AVAILABLE DATA:

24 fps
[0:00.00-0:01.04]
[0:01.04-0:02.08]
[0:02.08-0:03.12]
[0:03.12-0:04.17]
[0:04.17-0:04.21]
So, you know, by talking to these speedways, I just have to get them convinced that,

* * *

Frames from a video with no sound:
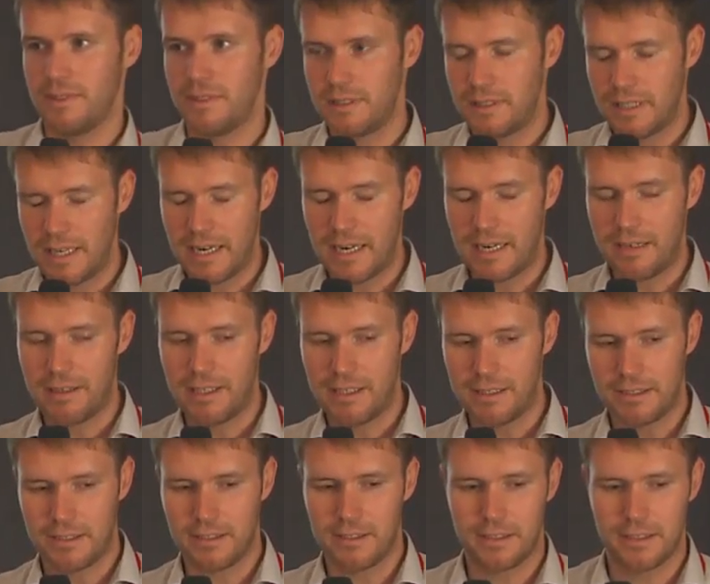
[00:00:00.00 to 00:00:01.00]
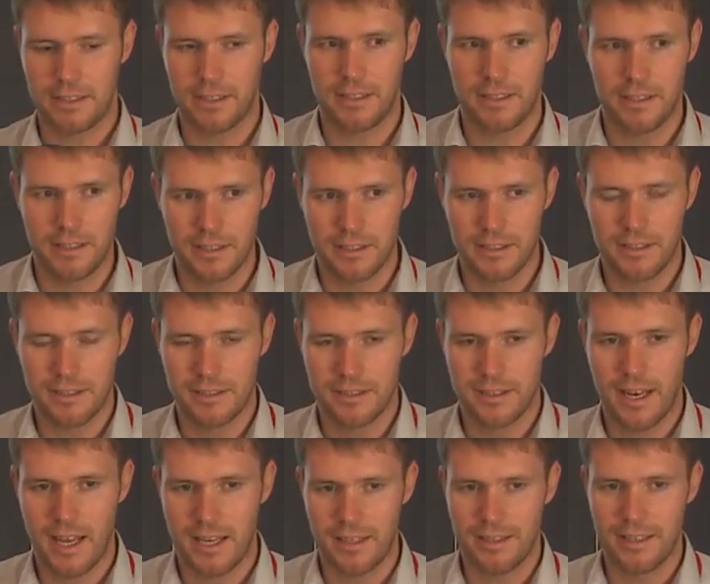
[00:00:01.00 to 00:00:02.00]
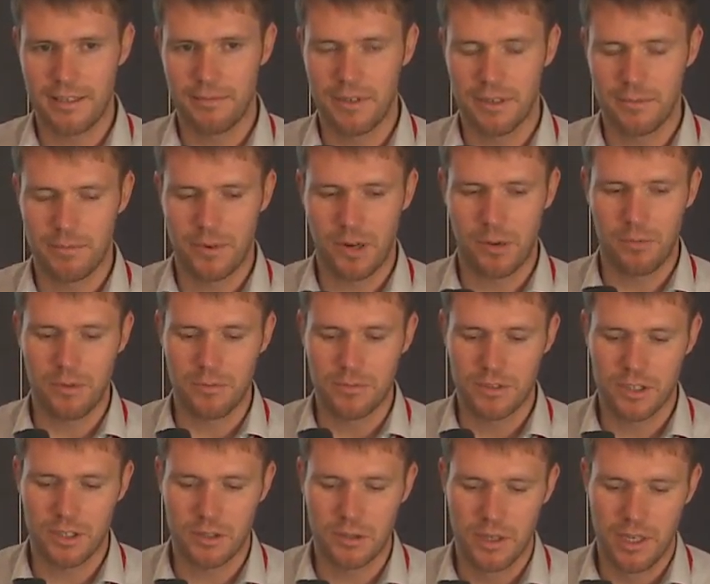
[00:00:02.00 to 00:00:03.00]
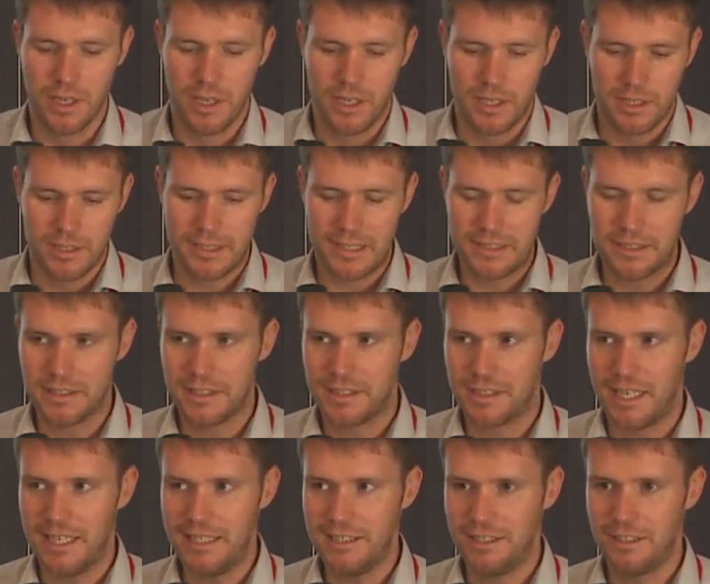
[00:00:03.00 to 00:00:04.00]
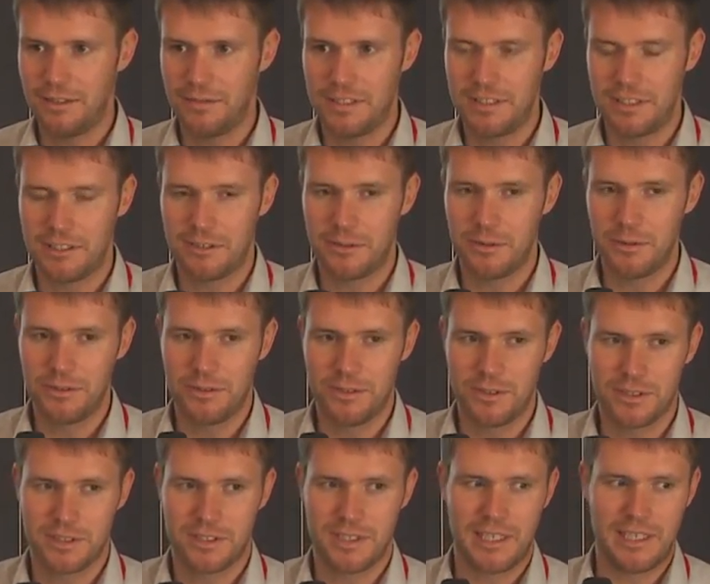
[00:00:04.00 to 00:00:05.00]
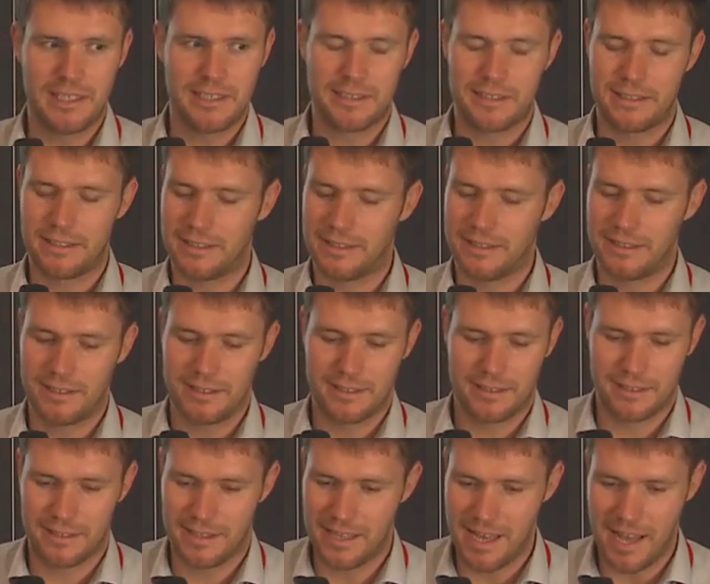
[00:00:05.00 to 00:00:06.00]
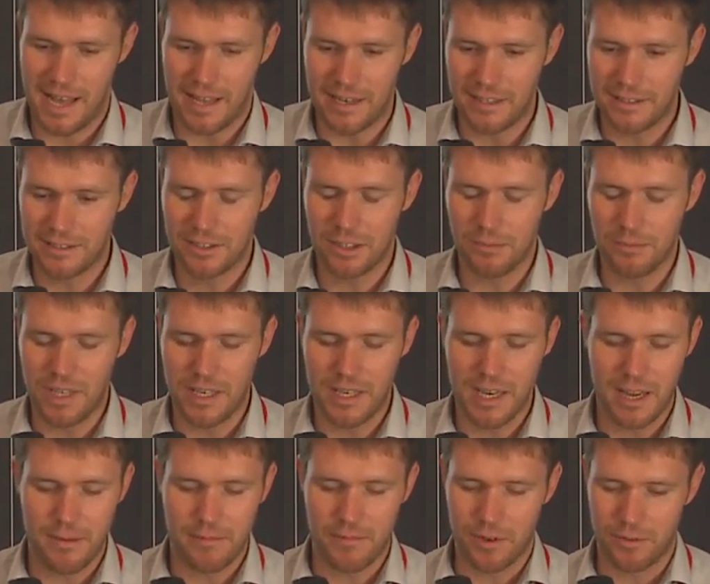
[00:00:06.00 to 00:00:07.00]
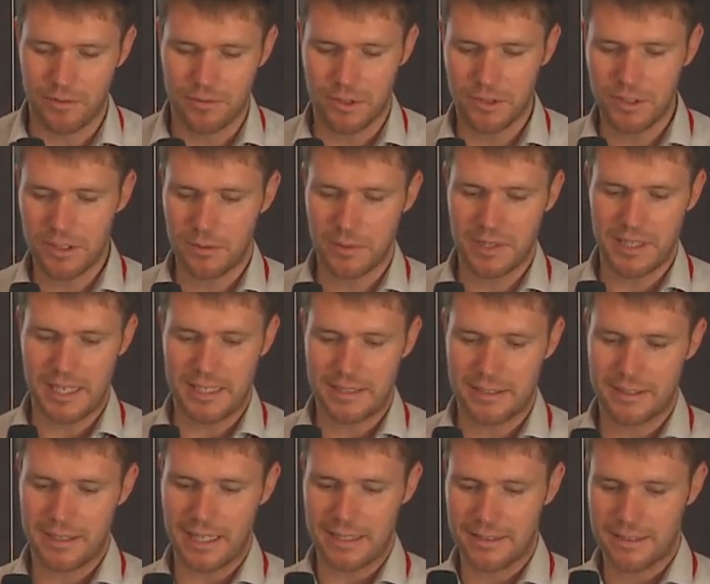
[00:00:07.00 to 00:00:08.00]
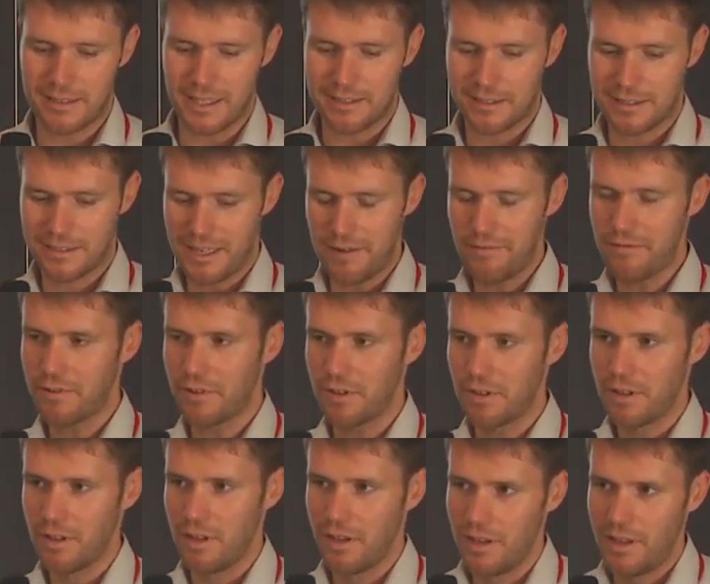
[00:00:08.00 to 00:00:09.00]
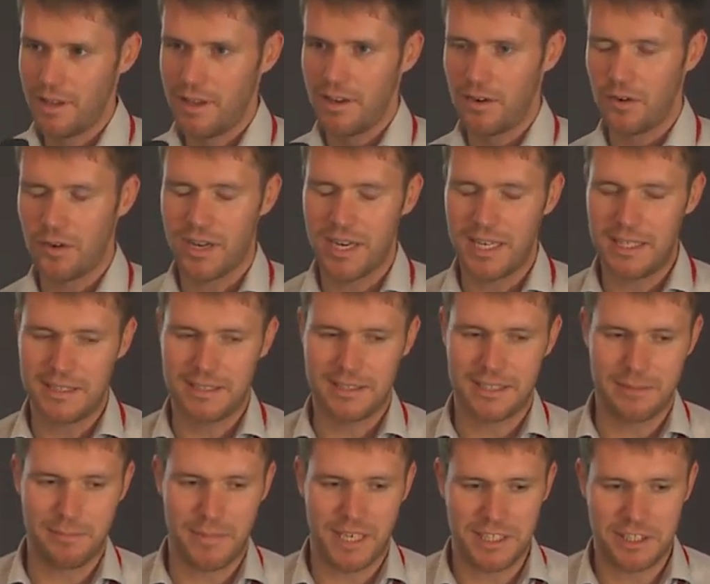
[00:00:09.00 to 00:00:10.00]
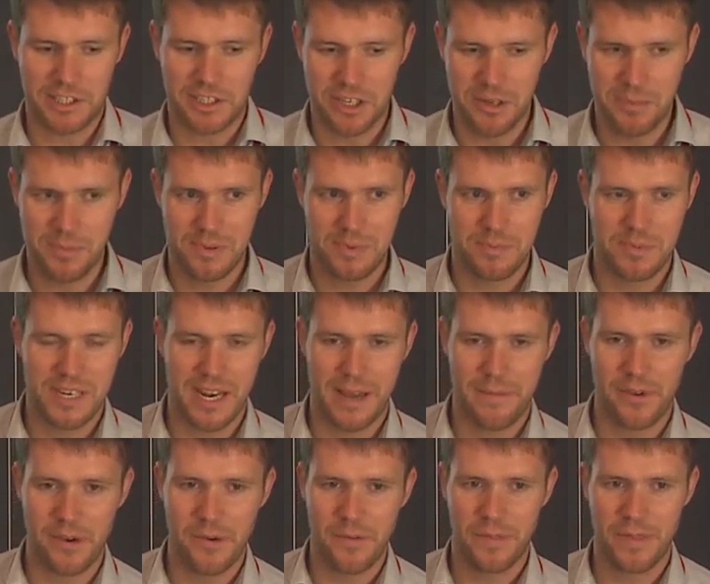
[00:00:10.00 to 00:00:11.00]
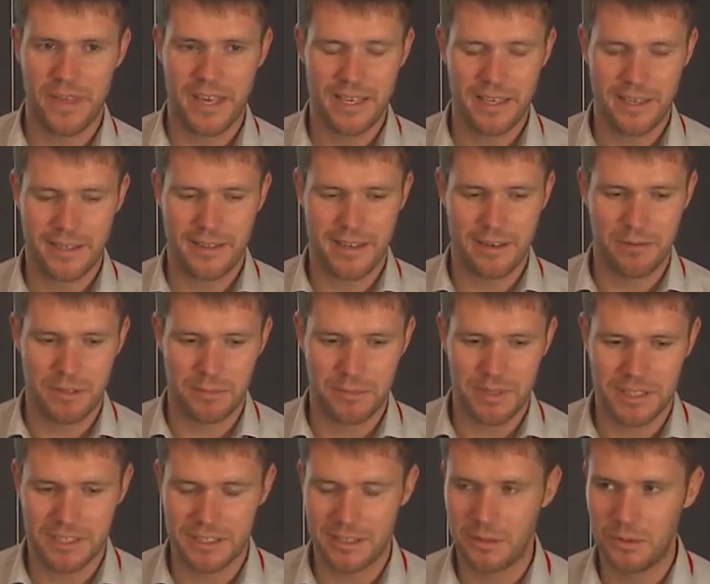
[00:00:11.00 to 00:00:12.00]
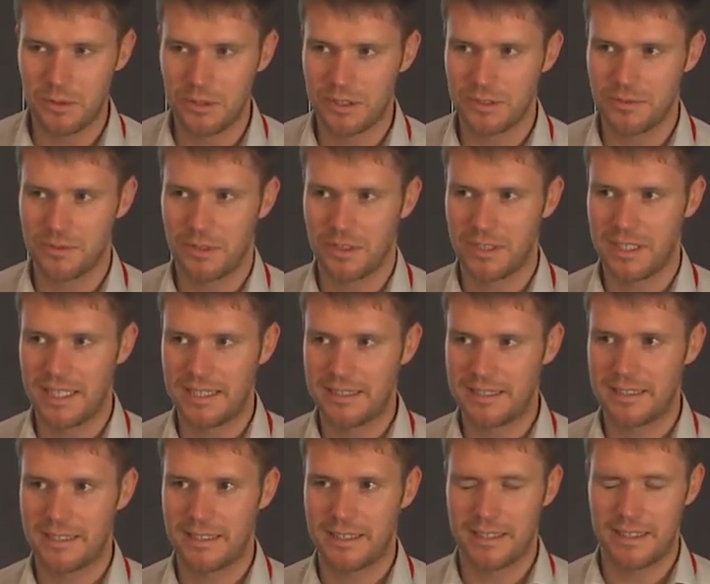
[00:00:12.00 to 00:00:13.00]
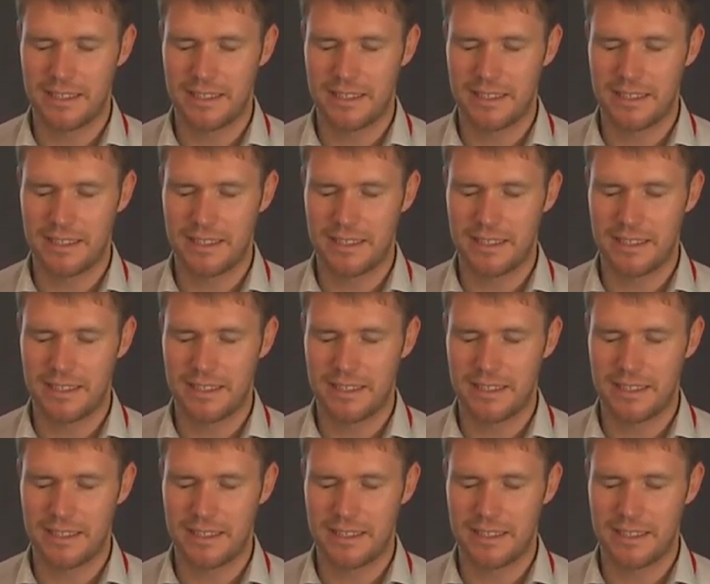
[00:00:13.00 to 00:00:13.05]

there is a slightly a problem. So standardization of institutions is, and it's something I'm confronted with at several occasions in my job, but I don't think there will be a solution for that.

ACTIVITY: When you reach the line with "[00:00:02.00 to 00:00:03.00]" in the records above, start writing out each line exactly, and stop after the line with "[00:00:11.00 to 00:00:12.00]". Pictures stay out.

COMPLETED EXERCISE:
[00:00:02.00 to 00:00:03.00]
[00:00:03.00 to 00:00:04.00]
[00:00:04.00 to 00:00:05.00]
[00:00:05.00 to 00:00:06.00]
[00:00:06.00 to 00:00:07.00]
[00:00:07.00 to 00:00:08.00]
[00:00:08.00 to 00:00:09.00]
[00:00:09.00 to 00:00:10.00]
[00:00:10.00 to 00:00:11.00]
[00:00:11.00 to 00:00:12.00]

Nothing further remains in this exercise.